Pakistan: A House Deeply Divided

The fact that the election commission chose to count votes in private and took inordinately long to do so has also raised suspicions that the results may have been “managed”. Several non-PPP, non-PTI types have told me that the administration across the Punjab province, which is the largest of all Pakistani provinces and has the most seats in the National Assembly, has been blatantly supportive of candidates of the PML-N, which is essentially a Punjabi party led by Sharif, as opposed to the PPP, which is predominantly a party of the southern Sindh province. I have been told strange stories of how judges of the lower judiciary, tasked with scrutinising nomination papers in Punjab, rejected them on a whim. “They would ask the candidates to recite from the Quran and reject those who didn’t satisfy them,” said Pal.
Then, of course, is the influence and the interests of the Americans. Incredulous Pakistanis ask why would US President Barack Obama rush to congratulate Sharif on winning the election even though the final results had yet not been officially announced at the time, and that Sharif was yet to figure out, as he still is, his coalition since he wasn’t going to win a majority on his own.
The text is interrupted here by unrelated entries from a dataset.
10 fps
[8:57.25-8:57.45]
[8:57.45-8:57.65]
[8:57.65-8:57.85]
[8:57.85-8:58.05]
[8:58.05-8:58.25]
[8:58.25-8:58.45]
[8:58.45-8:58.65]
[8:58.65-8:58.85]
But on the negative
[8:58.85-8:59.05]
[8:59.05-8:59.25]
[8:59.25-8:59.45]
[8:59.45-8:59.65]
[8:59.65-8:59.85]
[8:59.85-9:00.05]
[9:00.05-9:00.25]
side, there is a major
That Indian Prime Minister Manmohan Singh and the Saudi Arabian regime, both close confidantes of the US administration, did likewise on the trot lent credence to their belief that America wants Sharif to lead the next government in place of President Asif Ali Zardari’s discredited PPP.
Indeed, Sharif appears to have achieved a unique feat by appearing to be the right man (or the least untrustworthy) at the right time for a host of players, domestic and international, namely, the Pakistan Army, the US and its allies, the Sunni world led by Saudi Arabia, and India. While realising that the PPP had lost the people’s confidence in Pakistan, the US has been wary of Imran Khan, whose politics has hinged unwaveringly on opposing bombings by unmanned US aircraft, the drones, in the Taliban-strong areas in the west. In contrast, Sharif now has something for everyone.
To the US, which appears headed to withdrawing its troops from the neighbouring Afghanistan next year, Sharif is the man who may hold traction with the Afghan Taliban whose involvement would be inescapable in stabilising any regime at Kabul once the Americans leave. For India, Sharif is the one player who could perhaps make genuine peacemaking efforts as, unlike Zardari and his PPP, Sharif carries some influence among the Islamic fundamentalists who strut Pakistan’s politico-religious firmament. And for Saudi Arabia, none can be better than Sharif for this is payback time: Sharif had availed of the Saudi royal hospitality for his years in exile from 1999 to 2007.
Even the ubiquitous national security agencies of Pakistan, the most well-known of which is the Directorate of the Inter Services Intelligence, or the ISI, haven’t had much reason to raise the flag over Sharif. The “agencies”, as the spectrum is collectively referred to in Pakistan, have had their hands full in the election weeding out candidates that might ask uncomfortable questions about their entirely dubious role in, among others, facilitating the Americans’ activities on Pakistani soil, both overt, which include their War on Terror along the border with Afghanistan, and covert, including espionage, which has involved a violation of Pakistan’s territorial sovereignty and laws.
The starkest example of this is the National Assembly election in the faraway constituency of Wana in South Waziristan in the west, where the Afghan Taliban have been in numerous presence since being ousted from Kabul by the US invasion in 2001. On 12 May, news snippets announced that a candidate named Ali Vazir, who is a tribal lawyer and a grassroots Marxist activist, was on course to winning the election. As news networks obsessed over the PML-N victory in Pakistan, a clutch of Marxist activists in Lahore strained to stay connected with Vazir via a landline telephone at a gas station in Wana, fearful that the agencies might step in to prevent him from winning.